INSTRUCTIONS FOR THE TASK. Using only the entries below, output the lines starting at the one containing "Silent video, 20 frames per second." and ending at the one containing "What the speaker", exactly and inclusive of both, omitting the pictures.
*** WORKING DATA Section Begins ***
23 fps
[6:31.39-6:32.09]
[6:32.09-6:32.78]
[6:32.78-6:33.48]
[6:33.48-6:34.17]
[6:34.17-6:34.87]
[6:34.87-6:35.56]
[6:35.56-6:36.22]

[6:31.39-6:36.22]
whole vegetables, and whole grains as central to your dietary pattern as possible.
*** WORKING DATA Section Ends ***
*** WORKING DATA Section Begins ***
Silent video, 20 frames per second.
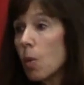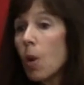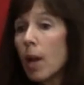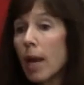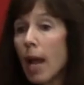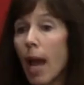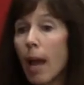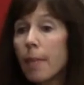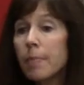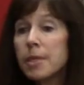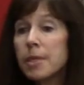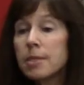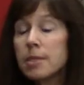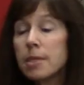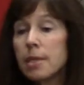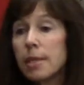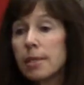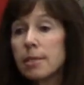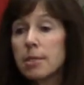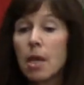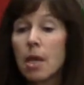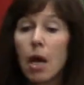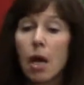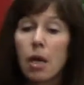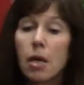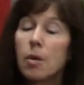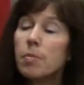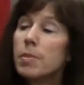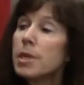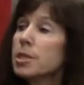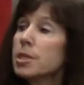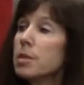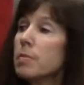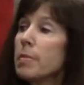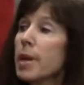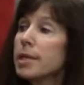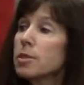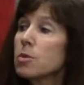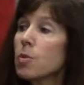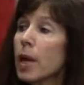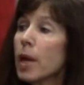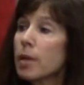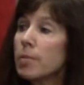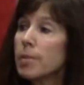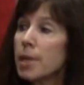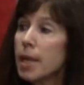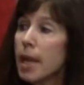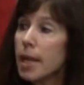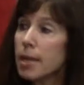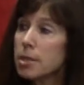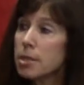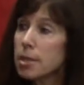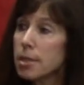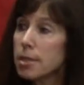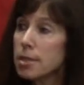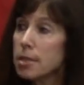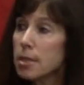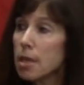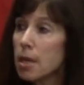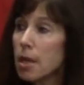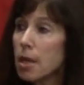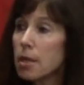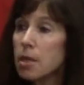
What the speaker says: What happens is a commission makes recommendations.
*** WORKING DATA Section Ends ***
SOLUTION TO THE PROBLEM.
Silent video, 20 frames per second.
What the speaker says: What happens is a commission makes recommendations.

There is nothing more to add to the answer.